The result is that as a country, we would no longer encourage home ownership, something we have done for 100 years. Without the tax benefits of home ownership embedded in the tax code, would home values decline? Probably and perhaps by a significant amount. Would the greater community, families and society suffer from less home ownership? Probably.
And would charities see less in the way of charitable contributions? Absolutely. According to the Joint Committee on taxation, the 18 million taxpayers making from $100,000 to $200,000 per year donated just under $12 billion to charity in 2016. Will they continue to make those contributions without the tax benefits currently in the tax code? Probably not. Who will suffer? Every charity in the country will see reduced revenues; churches, universities, the Red Cross will all suffer. Those being helped by these charities will suffer. Who will make up the gap? Will government need to make contributions to its favorite charities or hire new government employees to perform charity activities now done by non-profits and religious organizations? Probably.
And then there is the future discussion. Why are wealthy people the only ones who get tax benefits from charitable contributions? And that would be a logical question. Of course those earning over $200,000 per year contributed over $40 billion to charity in 2016 and if logic caused that deduction to go away, the charitable community would wilt and die.
What has been proposed is essentially a progressive tax, barely progressive, on gross income. (Only the very wealthy will have deductions.)
Libertarians should rightfully be thrilled with the proposal.

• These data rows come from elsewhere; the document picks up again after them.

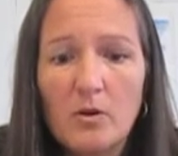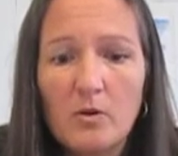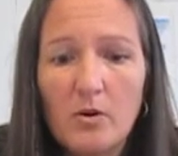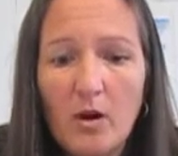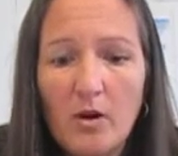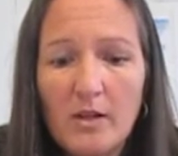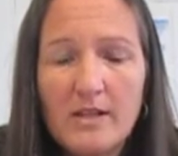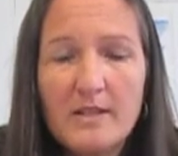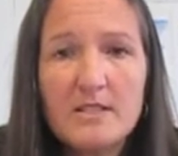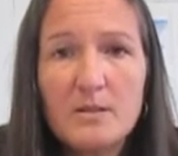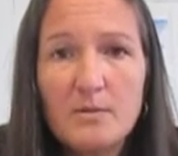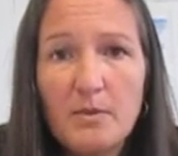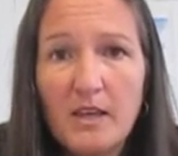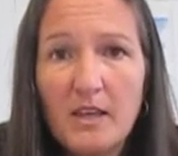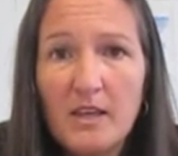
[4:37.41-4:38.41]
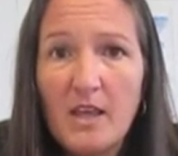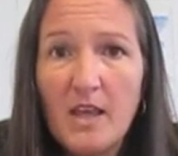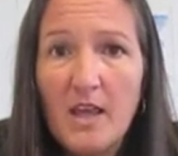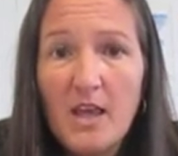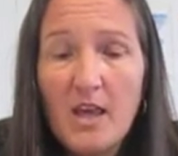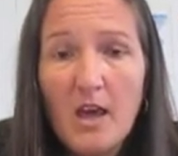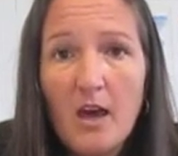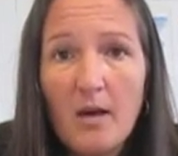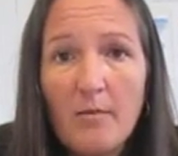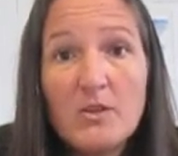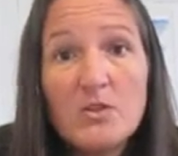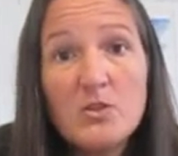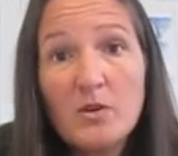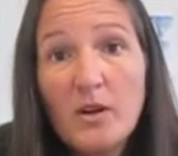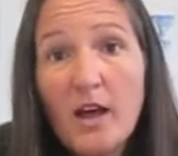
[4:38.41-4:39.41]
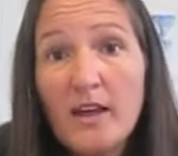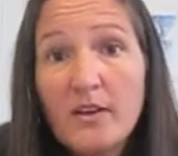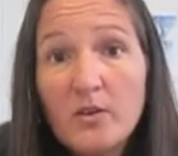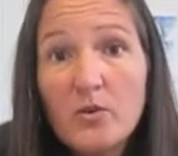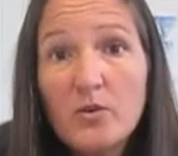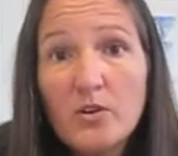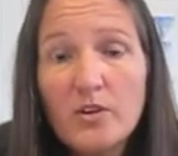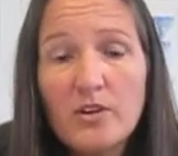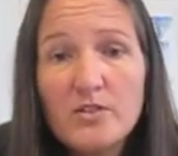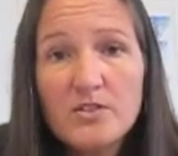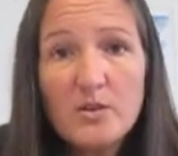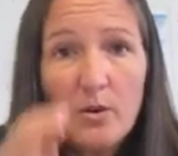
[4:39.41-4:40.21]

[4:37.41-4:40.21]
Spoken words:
colleagues-to-be in July and August.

Historically, the various sections of the Internal Revenue Code result from three different underlying philosophies: political, social and economic. Many sections of the Internal Revenue Code are the result of more than one of these goals.
The currently proposed changes to the Internal Revenue Code appear to fall into the political and anti-social categories. The implications to both housing values, society itself and charity need deep thought as to whether these consequences are worth the political gain.